*EXERCISE GOAL:* Give back all of the data exactly.

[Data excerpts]
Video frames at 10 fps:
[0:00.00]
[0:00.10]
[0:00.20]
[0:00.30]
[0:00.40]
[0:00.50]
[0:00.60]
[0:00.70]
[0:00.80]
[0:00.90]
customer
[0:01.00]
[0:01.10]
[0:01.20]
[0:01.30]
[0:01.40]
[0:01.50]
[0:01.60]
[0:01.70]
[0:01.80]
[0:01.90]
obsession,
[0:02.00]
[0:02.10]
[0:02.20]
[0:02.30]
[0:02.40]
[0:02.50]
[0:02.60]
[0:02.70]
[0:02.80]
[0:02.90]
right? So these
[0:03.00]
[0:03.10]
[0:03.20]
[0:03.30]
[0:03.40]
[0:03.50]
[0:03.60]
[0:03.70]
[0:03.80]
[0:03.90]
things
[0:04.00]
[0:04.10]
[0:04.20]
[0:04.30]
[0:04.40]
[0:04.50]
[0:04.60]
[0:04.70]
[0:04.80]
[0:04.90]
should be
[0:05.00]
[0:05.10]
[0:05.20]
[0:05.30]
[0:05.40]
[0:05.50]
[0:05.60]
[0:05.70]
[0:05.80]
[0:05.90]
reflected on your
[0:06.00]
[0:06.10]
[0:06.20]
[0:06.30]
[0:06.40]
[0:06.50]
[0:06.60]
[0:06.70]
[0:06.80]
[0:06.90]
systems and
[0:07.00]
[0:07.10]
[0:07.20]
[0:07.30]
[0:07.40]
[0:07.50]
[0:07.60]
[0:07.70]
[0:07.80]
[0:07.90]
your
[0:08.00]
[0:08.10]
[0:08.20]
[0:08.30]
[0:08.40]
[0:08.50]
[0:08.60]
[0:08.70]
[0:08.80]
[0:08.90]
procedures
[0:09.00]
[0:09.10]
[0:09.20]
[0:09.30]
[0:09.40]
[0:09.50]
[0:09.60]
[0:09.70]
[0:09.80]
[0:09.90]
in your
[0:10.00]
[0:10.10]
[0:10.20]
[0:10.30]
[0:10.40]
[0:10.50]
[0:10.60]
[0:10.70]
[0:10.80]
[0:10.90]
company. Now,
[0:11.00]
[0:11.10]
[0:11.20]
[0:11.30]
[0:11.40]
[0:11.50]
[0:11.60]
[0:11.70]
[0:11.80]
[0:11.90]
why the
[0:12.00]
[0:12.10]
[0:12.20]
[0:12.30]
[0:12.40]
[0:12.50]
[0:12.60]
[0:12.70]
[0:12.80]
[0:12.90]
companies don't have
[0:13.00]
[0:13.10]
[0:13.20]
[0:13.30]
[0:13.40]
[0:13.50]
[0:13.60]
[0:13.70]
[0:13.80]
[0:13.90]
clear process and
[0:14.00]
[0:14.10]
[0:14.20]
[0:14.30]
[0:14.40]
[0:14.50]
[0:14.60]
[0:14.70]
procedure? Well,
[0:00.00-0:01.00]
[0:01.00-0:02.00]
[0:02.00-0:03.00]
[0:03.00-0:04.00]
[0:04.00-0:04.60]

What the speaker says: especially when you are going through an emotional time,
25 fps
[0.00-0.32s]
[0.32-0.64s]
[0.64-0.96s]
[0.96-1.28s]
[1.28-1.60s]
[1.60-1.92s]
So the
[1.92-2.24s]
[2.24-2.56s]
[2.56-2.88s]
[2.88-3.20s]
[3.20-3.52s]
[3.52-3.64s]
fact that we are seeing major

*TASK RESULT:*
Video frames at 10 fps:
[0:00.00]
[0:00.10]
[0:00.20]
[0:00.30]
[0:00.40]
[0:00.50]
[0:00.60]
[0:00.70]
[0:00.80]
[0:00.90]
customer
[0:01.00]
[0:01.10]
[0:01.20]
[0:01.30]
[0:01.40]
[0:01.50]
[0:01.60]
[0:01.70]
[0:01.80]
[0:01.90]
obsession,
[0:02.00]
[0:02.10]
[0:02.20]
[0:02.30]
[0:02.40]
[0:02.50]
[0:02.60]
[0:02.70]
[0:02.80]
[0:02.90]
right? So these
[0:03.00]
[0:03.10]
[0:03.20]
[0:03.30]
[0:03.40]
[0:03.50]
[0:03.60]
[0:03.70]
[0:03.80]
[0:03.90]
things
[0:04.00]
[0:04.10]
[0:04.20]
[0:04.30]
[0:04.40]
[0:04.50]
[0:04.60]
[0:04.70]
[0:04.80]
[0:04.90]
should be
[0:05.00]
[0:05.10]
[0:05.20]
[0:05.30]
[0:05.40]
[0:05.50]
[0:05.60]
[0:05.70]
[0:05.80]
[0:05.90]
reflected on your
[0:06.00]
[0:06.10]
[0:06.20]
[0:06.30]
[0:06.40]
[0:06.50]
[0:06.60]
[0:06.70]
[0:06.80]
[0:06.90]
systems and
[0:07.00]
[0:07.10]
[0:07.20]
[0:07.30]
[0:07.40]
[0:07.50]
[0:07.60]
[0:07.70]
[0:07.80]
[0:07.90]
your
[0:08.00]
[0:08.10]
[0:08.20]
[0:08.30]
[0:08.40]
[0:08.50]
[0:08.60]
[0:08.70]
[0:08.80]
[0:08.90]
procedures
[0:09.00]
[0:09.10]
[0:09.20]
[0:09.30]
[0:09.40]
[0:09.50]
[0:09.60]
[0:09.70]
[0:09.80]
[0:09.90]
in your
[0:10.00]
[0:10.10]
[0:10.20]
[0:10.30]
[0:10.40]
[0:10.50]
[0:10.60]
[0:10.70]
[0:10.80]
[0:10.90]
company. Now,
[0:11.00]
[0:11.10]
[0:11.20]
[0:11.30]
[0:11.40]
[0:11.50]
[0:11.60]
[0:11.70]
[0:11.80]
[0:11.90]
why the
[0:12.00]
[0:12.10]
[0:12.20]
[0:12.30]
[0:12.40]
[0:12.50]
[0:12.60]
[0:12.70]
[0:12.80]
[0:12.90]
companies don't have
[0:13.00]
[0:13.10]
[0:13.20]
[0:13.30]
[0:13.40]
[0:13.50]
[0:13.60]
[0:13.70]
[0:13.80]
[0:13.90]
clear process and
[0:14.00]
[0:14.10]
[0:14.20]
[0:14.30]
[0:14.40]
[0:14.50]
[0:14.60]
[0:14.70]
procedure? Well,
[0:00.00-0:01.00]
[0:01.00-0:02.00]
[0:02.00-0:03.00]
[0:03.00-0:04.00]
[0:04.00-0:04.60]

What the speaker says: especially when you are going through an emotional time,
25 fps
[0.00-0.32s]
[0.32-0.64s]
[0.64-0.96s]
[0.96-1.28s]
[1.28-1.60s]
[1.60-1.92s]
So the
[1.92-2.24s]
[2.24-2.56s]
[2.56-2.88s]
[2.88-3.20s]
[3.20-3.52s]
[3.52-3.64s]
fact that we are seeing major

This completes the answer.